* **ASSIGNED TASK**:
Only the stretch below from the line holding "[00:00:06.00 to 00:00:07.00]" through the line holding "[00:00:12.00 to 00:00:13.00]" should be restated, word for word and with both ends included; pictures stay out.

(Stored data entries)
########

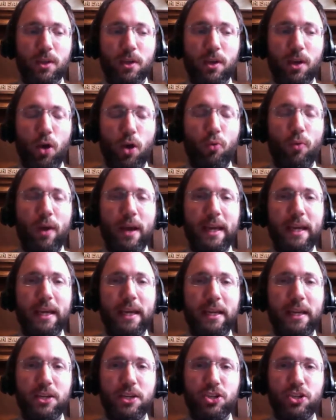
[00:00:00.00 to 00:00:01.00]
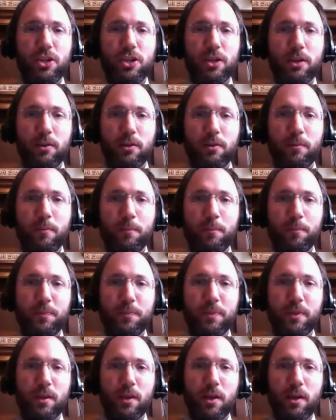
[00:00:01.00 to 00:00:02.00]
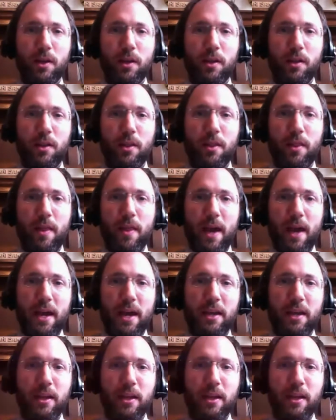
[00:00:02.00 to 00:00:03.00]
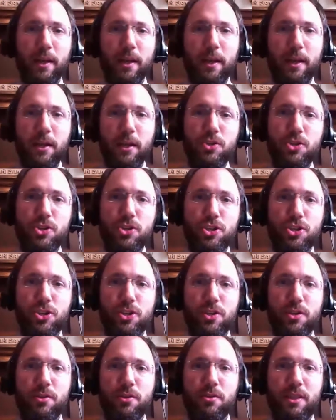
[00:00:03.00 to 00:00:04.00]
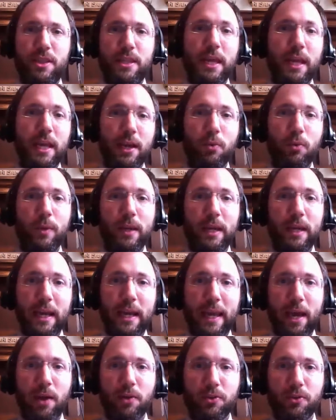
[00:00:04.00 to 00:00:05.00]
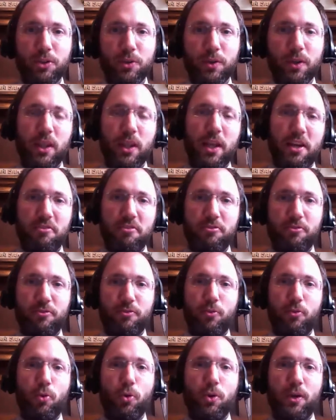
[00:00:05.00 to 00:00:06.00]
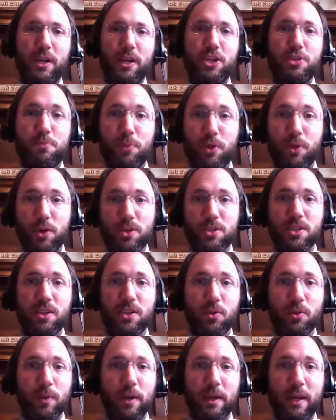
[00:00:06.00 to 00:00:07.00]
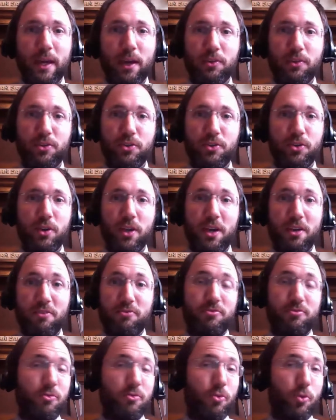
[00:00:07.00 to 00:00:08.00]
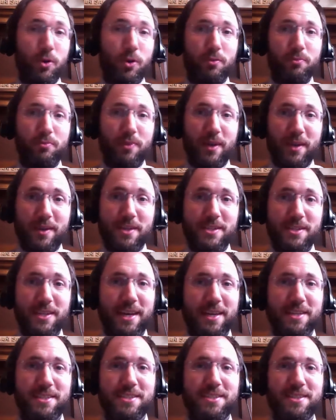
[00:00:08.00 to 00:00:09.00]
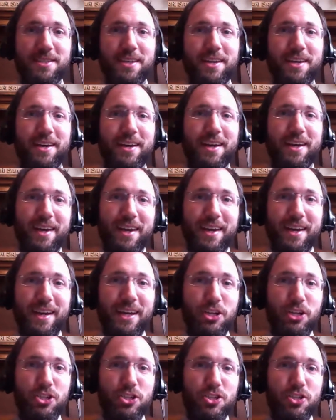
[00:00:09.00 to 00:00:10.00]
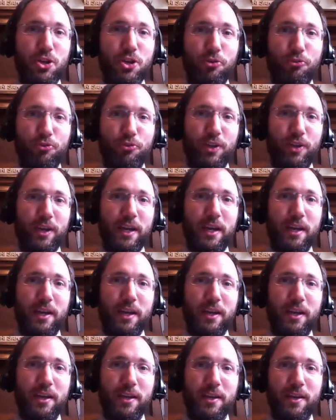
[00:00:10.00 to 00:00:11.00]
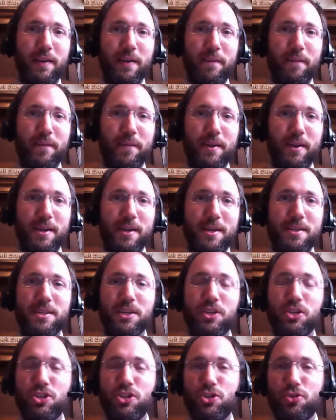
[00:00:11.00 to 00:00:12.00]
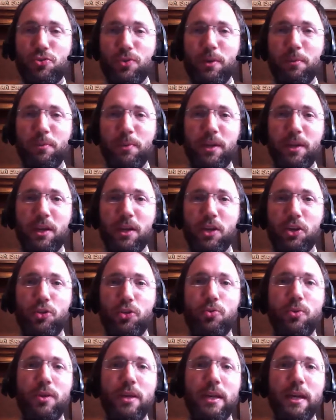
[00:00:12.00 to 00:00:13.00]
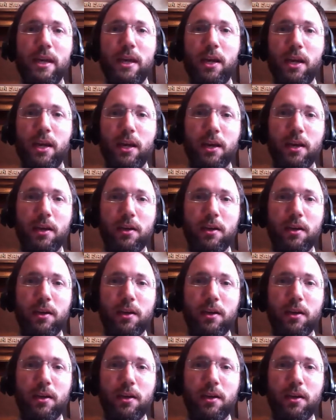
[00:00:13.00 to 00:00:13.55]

recognition that each thing we encounter in life, or each person that we encounter in life, or in this case, each snowflake, is extremely unique,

########

* **SOLUTION FOR THIS PROBLEM**:
[00:00:06.00 to 00:00:07.00]
[00:00:07.00 to 00:00:08.00]
[00:00:08.00 to 00:00:09.00]
[00:00:09.00 to 00:00:10.00]
[00:00:10.00 to 00:00:11.00]
[00:00:11.00 to 00:00:12.00]
[00:00:12.00 to 00:00:13.00]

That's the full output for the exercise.